Mutual Funds, Bank Deposits Do Mix
October 28, 2002
Some bankers still avoid aggressively pushing mutual funds in their lobbies due to fear of "disintermediation" of their deposits to other investments.
Consultant Kenneth Kehrer, of Kenneth Kehrer Associates, Princeton, N.J., explains this phenomenon: "The concern is the stereotype of a stockbroker who might pillage the bank's customer base and convert all deposits to investment sales."
The increasingly prevalent school of thought among bankers, though, is if they don't offer customers investment products, including mutual funds, business will leave the bank.
Kehrer knows about disintermediation of deposits to investment products very well. He has been studying this issue, a longtime controversy at banks, since 1990.
Bankers should not be concerned that sales of mutual funds and variable annuities will lead to a high level of disintermediation, Kehrer stressed in a recently published analysis. So, investment companies seeking to convince banks to more aggressively push their mutual funds and variable annuities might find ammunition in his study.

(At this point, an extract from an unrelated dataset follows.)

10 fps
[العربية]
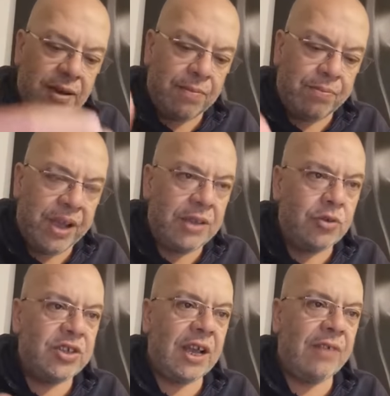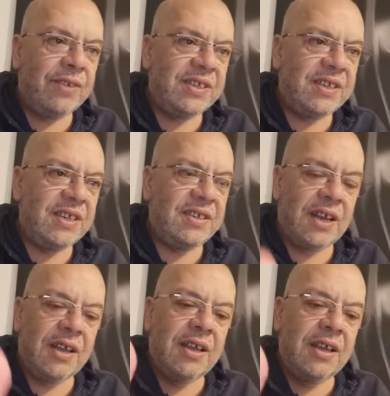ما عندوش ثقافة
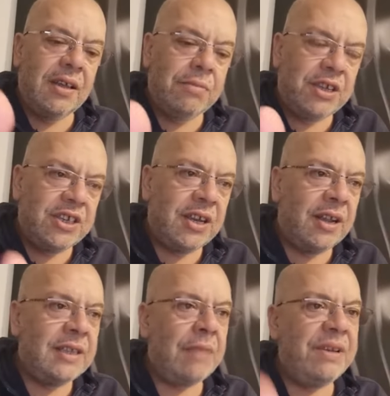سياسية باش يخلق طابع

It's true that over the past two decades, the banking industry's share of total U.S. household assets fell 52% to 10.6%, Kehrer Associates' study acknowledges. By contrast, the bank channel's share of mutual funds increased 13 times to 9.1%.
Annuities the Real Threat
However, the total cannibalization of bank deposits by the sales of mutual funds and variable annuities is less than 1% annually, Kehrer insisted. The researcher bases his conclusions on annual data collected since 1990 on more than two-thirds of all bank investment sales.
Even with the cannibalization of bank deposits, Kehrer said, "The typical bank makes more in fee income from selling mutual funds and variable annuities than they will ever make from a CD."

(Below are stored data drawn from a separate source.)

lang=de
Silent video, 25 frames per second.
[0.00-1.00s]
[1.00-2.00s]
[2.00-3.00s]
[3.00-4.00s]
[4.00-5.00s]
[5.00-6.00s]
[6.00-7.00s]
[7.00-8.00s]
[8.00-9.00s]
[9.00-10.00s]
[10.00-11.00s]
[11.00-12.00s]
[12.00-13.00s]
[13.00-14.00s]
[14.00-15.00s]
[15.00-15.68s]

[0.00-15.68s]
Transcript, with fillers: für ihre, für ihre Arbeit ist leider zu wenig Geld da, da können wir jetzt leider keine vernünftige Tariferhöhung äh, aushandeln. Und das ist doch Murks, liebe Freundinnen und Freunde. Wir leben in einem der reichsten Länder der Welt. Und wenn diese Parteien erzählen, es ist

If there is any disintermediation problem, it arises when CD depositors are sold higher-rate fixed annuities offered by the bank.

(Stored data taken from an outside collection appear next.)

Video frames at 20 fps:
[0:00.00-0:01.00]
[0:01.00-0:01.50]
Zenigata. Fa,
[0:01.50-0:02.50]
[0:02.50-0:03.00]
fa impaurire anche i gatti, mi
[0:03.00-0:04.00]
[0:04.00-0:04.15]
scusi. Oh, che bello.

Kehrer's study indicated that in 2000, the typical bank had a gross disintermediation rate of 34%. However, subtract money that was leaving the bank anyway, and the net disintermediation rate is just 26 percent. "This is substantially lower than some alarmists believe," the study reported.
The bulk of that disintermediation, which Kehrer projected will increase, is due to the renewed popularity of fixed annuities.
Fixed annuities are much more similar to CDs than mutual funds or variable annuities, and thus, most apt to cannibalize deposits. The disintermediation has little to do with mutual fund or variable annuity sales, he maintained.
The report also shows that the greater the bank's fixed annuity sales, the greater the disintermediation of bank deposits.
Where fixed annuity sales account for more than 38% of bank sales, the disintermediation rate is 47%. Where they represent less than 10% of a bank's sales, the disintermediation rate is just 14%.
Licensed to Sell
Currently, 57% of banks supplement their broker sales forces with licensed bank employees, Kehrer said. Licensed bank employees get paid investment product commissions ranging from 5% to 10%, while brokers earn 30% to 40%.
"Licensed bank employees tend to disintermediate more than brokers do," Kehrer observed.
In 2000, licensed banker sales forces registered a gross disintermediation rate of 38% -- eight percentage points higher than broker-only programs.
One chief reason is that licensed bank employees typically sell fixed annuities, he explained. They also are more apt to encounter a customer who has a CD maturing. "The customer is asking them, Should I roll the CD over, or should I invest in something else?'
"The broker is more apt to be confronted with a customer looking for more general financial advice," he noted.
Contrary to popular belief, Kehrer's study also found that bankers fearing disintermediation might actually have less to fear if they hire the most productive brokers.
Banks with the most highly productive brokers had 37% of investment sales funded by the bank's own deposits - three percentage points less than banks with less productive brokers.
That might not sound like much difference. But Kehrer's analysis also found that more productive brokers were more than twice as effective as less productive brokers in identifying money leaving the bank anyway to buy investments. Seventy percent of the domestic deposits converted to investment sales in the banks with the most productive broker sales forces were leaving anyway. This compares with just 31% in banks with less productive brokers.
One reason for the high interception rates among highly productive brokers, the study suggests, could be that the bank has customers investing, anyway. That could also explain why a bank was able to attract better broker reps, it said.
If banks fear that investment products might cannibalize bank deposits, they might limit their fears to fixed annuities, the study indicated.
Whether a bank truly needs to worry about cannibalization of CDs depends largely on the commissions they're earning from products they're selling and the spread on CDs, Kehrer said.